** EXERCISE **
All lines in the records below from the line with "[1:50.70-1:51.70]" through the line with "[2:03.70-2:04.70]" are to be given again exactly, both ends included; the pictures are to be left out.

Stored data:
==*==
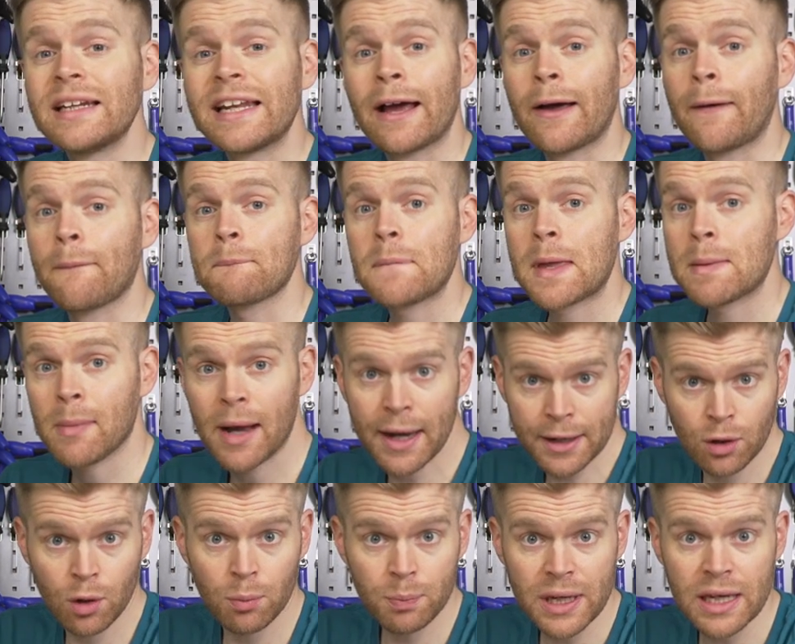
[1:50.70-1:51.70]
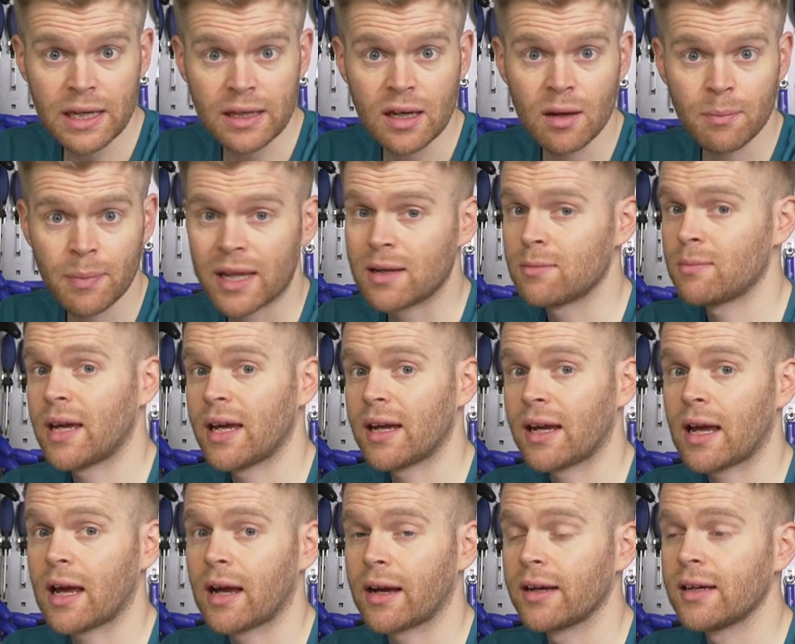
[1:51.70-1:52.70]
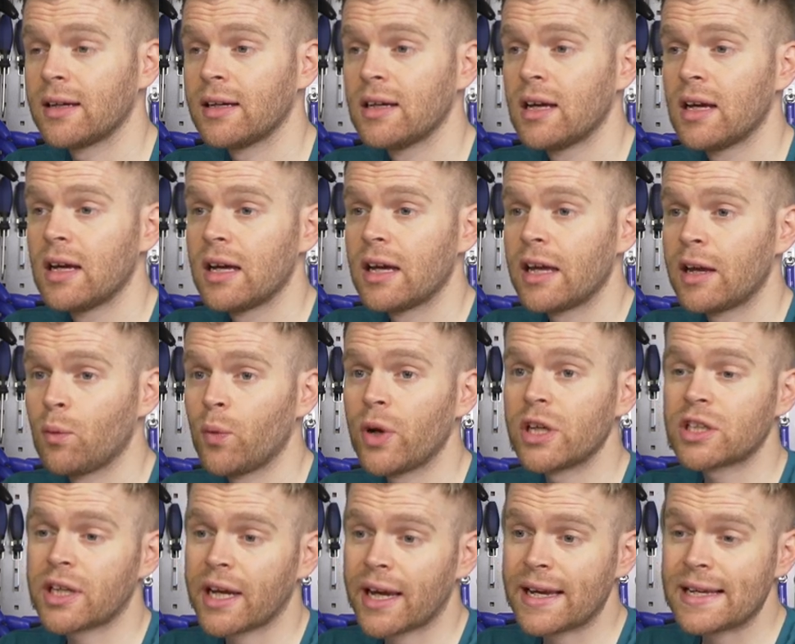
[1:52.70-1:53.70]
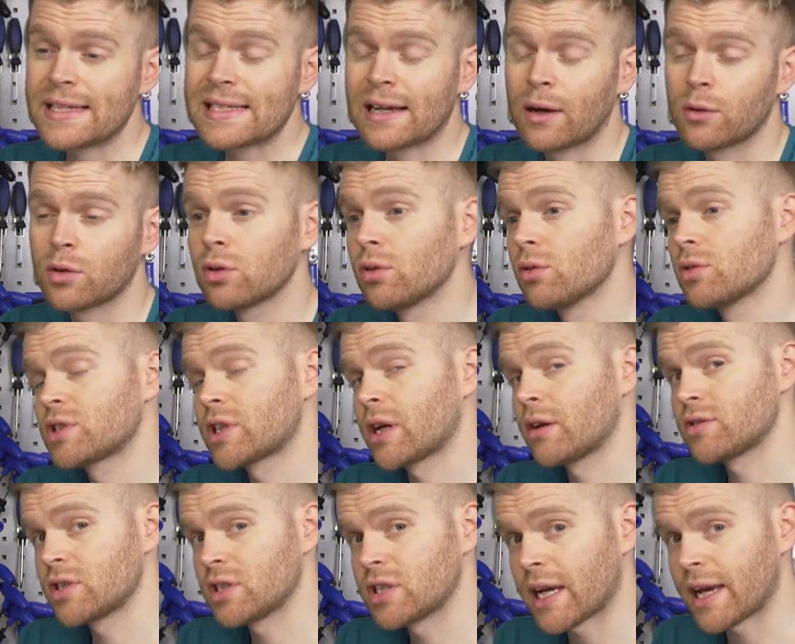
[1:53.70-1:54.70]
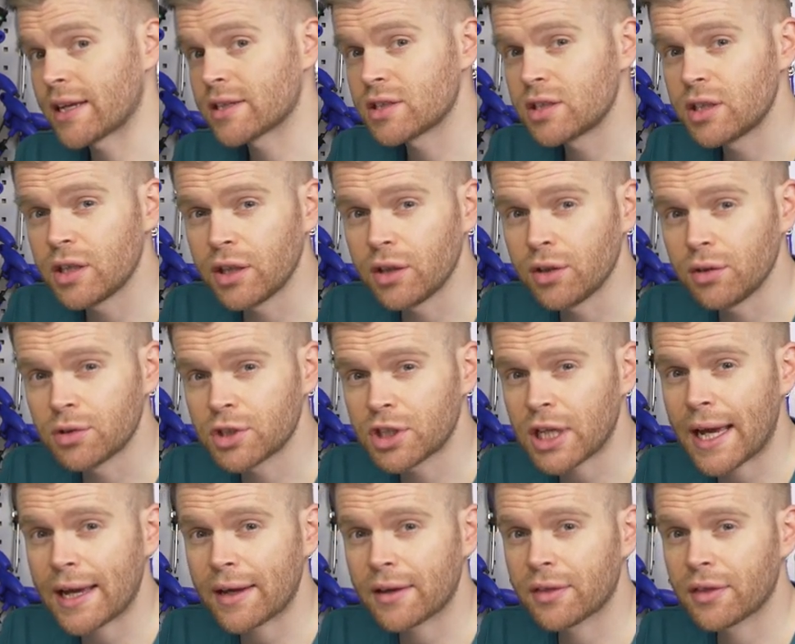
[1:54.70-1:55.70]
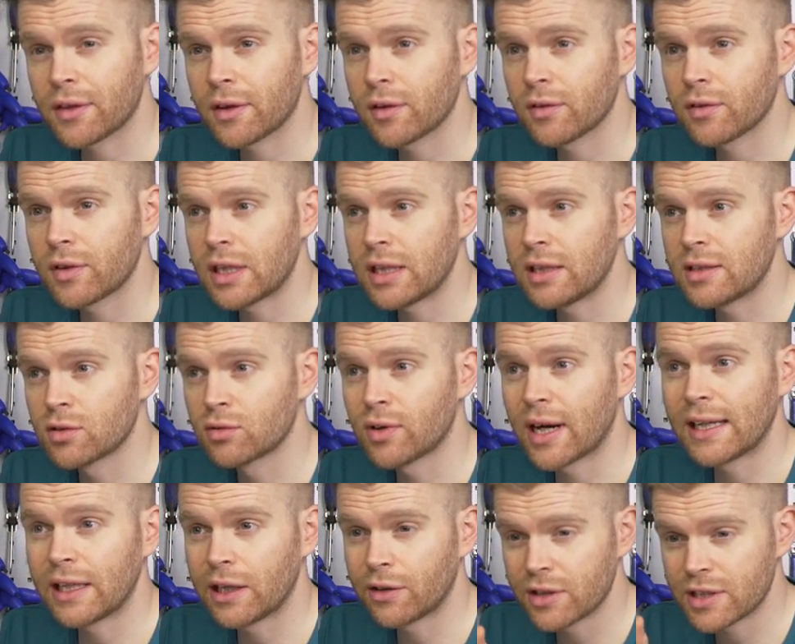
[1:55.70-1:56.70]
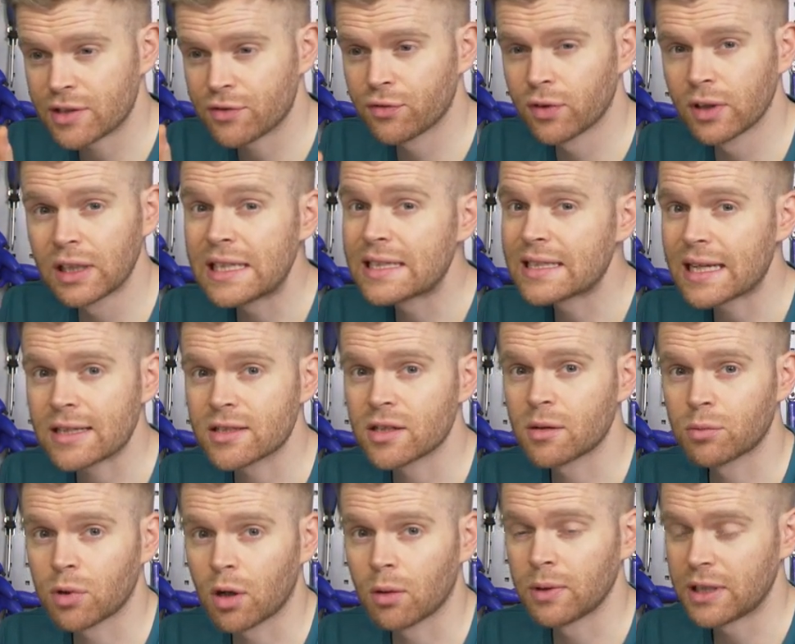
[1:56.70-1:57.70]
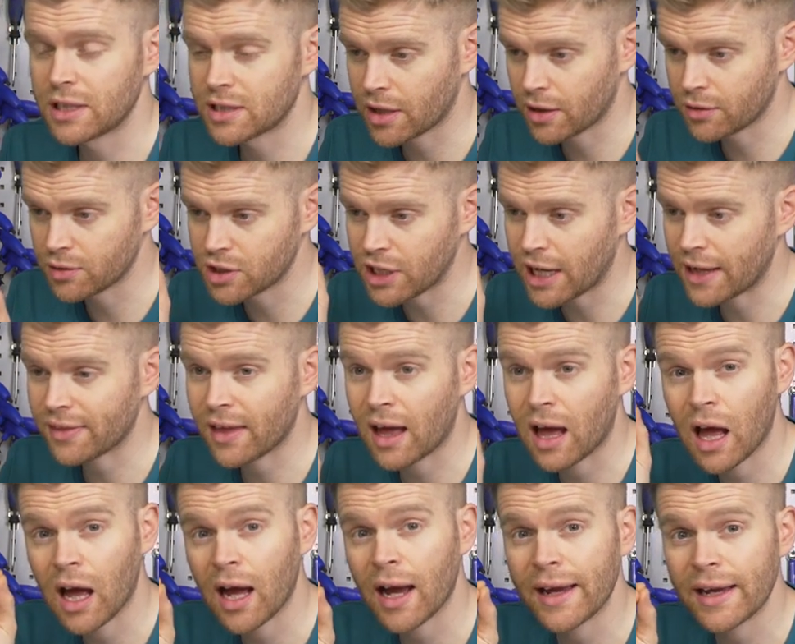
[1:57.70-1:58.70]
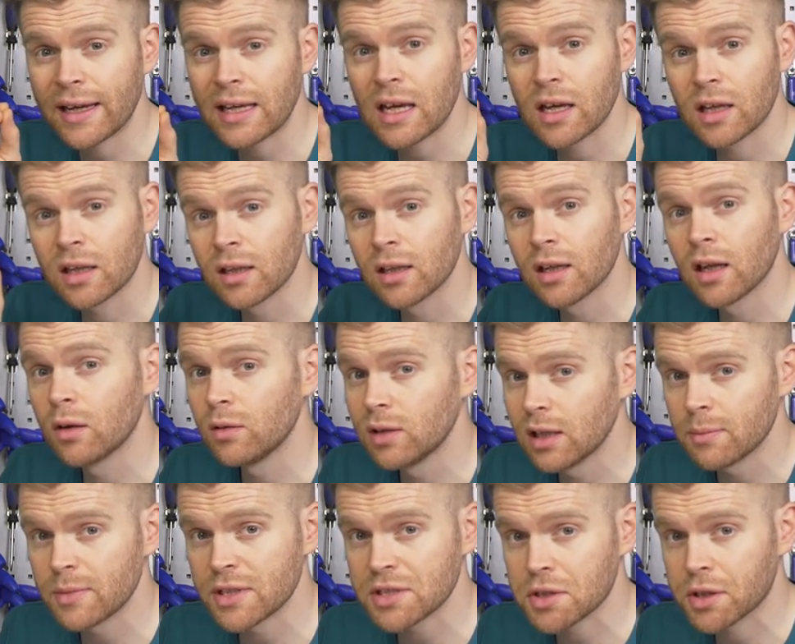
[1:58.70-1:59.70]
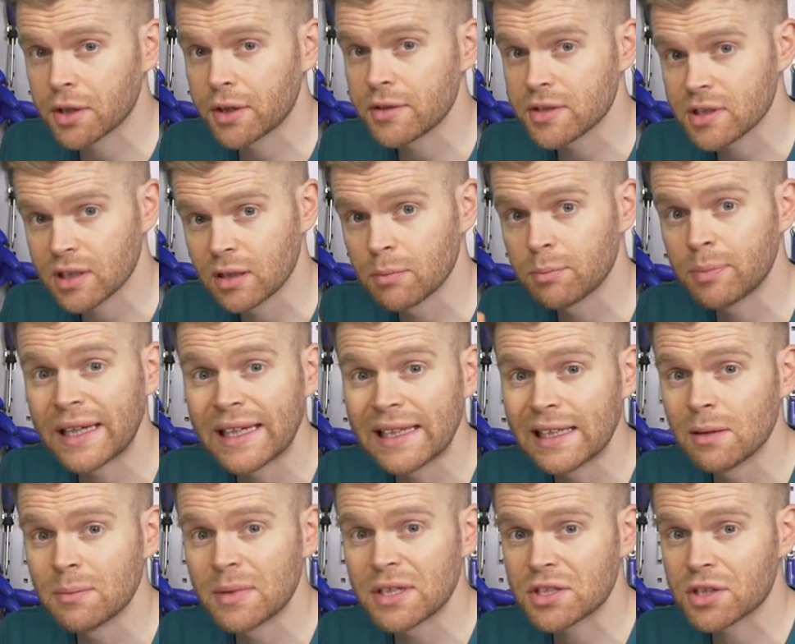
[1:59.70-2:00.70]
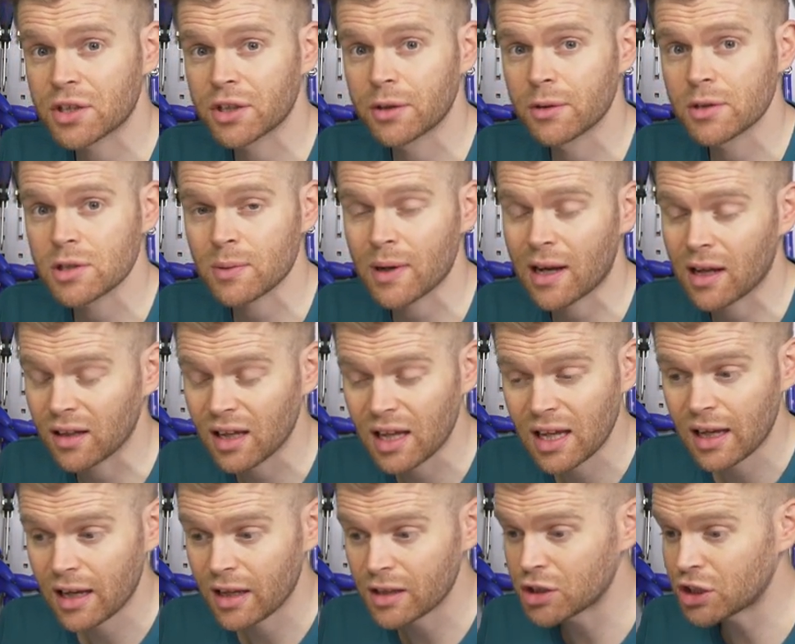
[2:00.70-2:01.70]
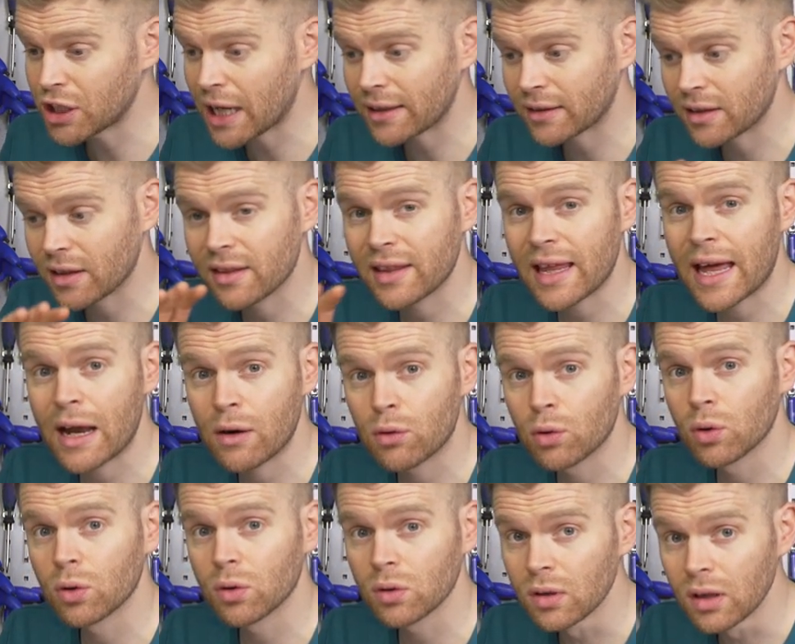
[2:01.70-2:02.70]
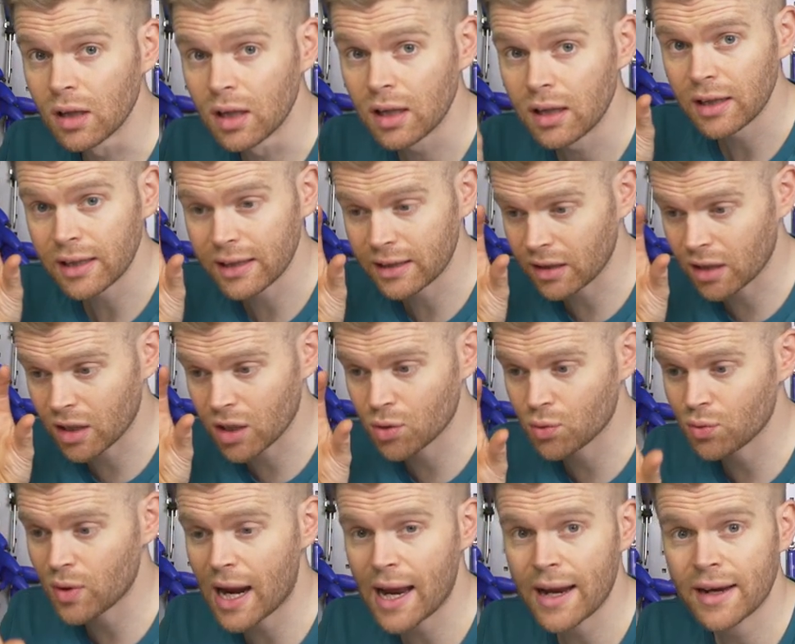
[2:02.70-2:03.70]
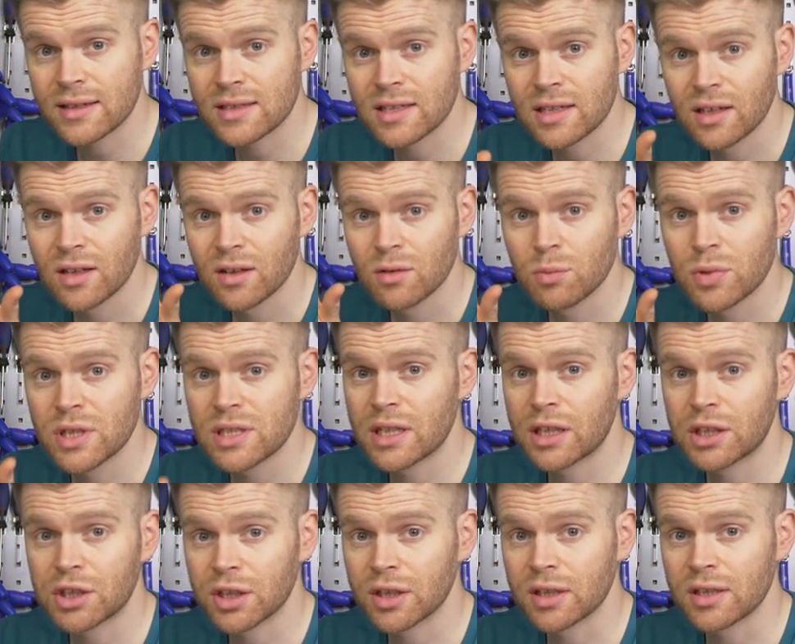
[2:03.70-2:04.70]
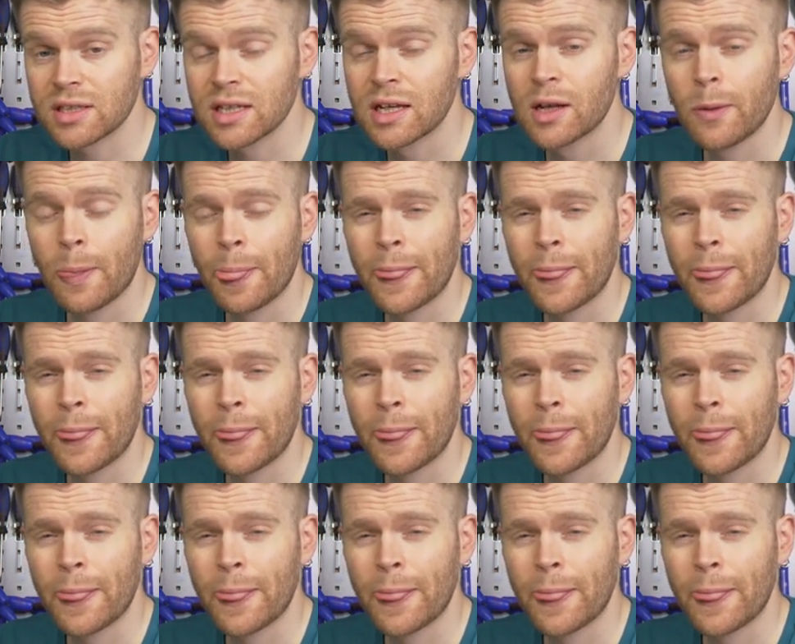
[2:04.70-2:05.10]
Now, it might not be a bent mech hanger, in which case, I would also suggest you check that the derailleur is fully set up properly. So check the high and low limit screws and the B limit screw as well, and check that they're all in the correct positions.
==*==
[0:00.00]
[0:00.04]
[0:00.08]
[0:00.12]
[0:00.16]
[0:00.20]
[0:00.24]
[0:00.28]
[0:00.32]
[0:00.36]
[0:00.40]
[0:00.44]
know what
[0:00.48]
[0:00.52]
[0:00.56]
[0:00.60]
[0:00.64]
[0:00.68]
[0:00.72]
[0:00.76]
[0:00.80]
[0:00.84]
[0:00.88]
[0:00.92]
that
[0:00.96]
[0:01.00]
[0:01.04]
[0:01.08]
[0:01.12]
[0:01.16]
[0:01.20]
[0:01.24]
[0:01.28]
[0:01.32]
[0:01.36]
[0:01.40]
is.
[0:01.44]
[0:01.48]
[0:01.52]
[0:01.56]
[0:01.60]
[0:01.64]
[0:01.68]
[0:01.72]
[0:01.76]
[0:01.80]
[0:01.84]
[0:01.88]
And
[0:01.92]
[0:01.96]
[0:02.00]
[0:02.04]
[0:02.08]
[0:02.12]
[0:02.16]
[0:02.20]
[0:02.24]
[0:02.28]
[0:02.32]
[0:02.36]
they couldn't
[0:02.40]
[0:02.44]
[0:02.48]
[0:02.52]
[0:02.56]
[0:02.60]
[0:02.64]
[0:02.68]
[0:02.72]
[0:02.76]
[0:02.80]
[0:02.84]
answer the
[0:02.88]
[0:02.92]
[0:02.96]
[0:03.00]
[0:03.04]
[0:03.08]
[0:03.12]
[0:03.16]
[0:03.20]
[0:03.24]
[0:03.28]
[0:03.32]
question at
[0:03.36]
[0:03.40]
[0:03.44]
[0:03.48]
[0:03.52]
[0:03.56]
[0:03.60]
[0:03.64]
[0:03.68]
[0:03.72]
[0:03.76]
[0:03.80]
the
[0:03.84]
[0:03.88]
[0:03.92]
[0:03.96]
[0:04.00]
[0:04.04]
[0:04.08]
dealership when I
==*==
** TASK RESULT **
[1:50.70-1:51.70]
[1:51.70-1:52.70]
[1:52.70-1:53.70]
[1:53.70-1:54.70]
[1:54.70-1:55.70]
[1:55.70-1:56.70]
[1:56.70-1:57.70]
[1:57.70-1:58.70]
[1:58.70-1:59.70]
[1:59.70-2:00.70]
[2:00.70-2:01.70]
[2:01.70-2:02.70]
[2:02.70-2:03.70]
[2:03.70-2:04.70]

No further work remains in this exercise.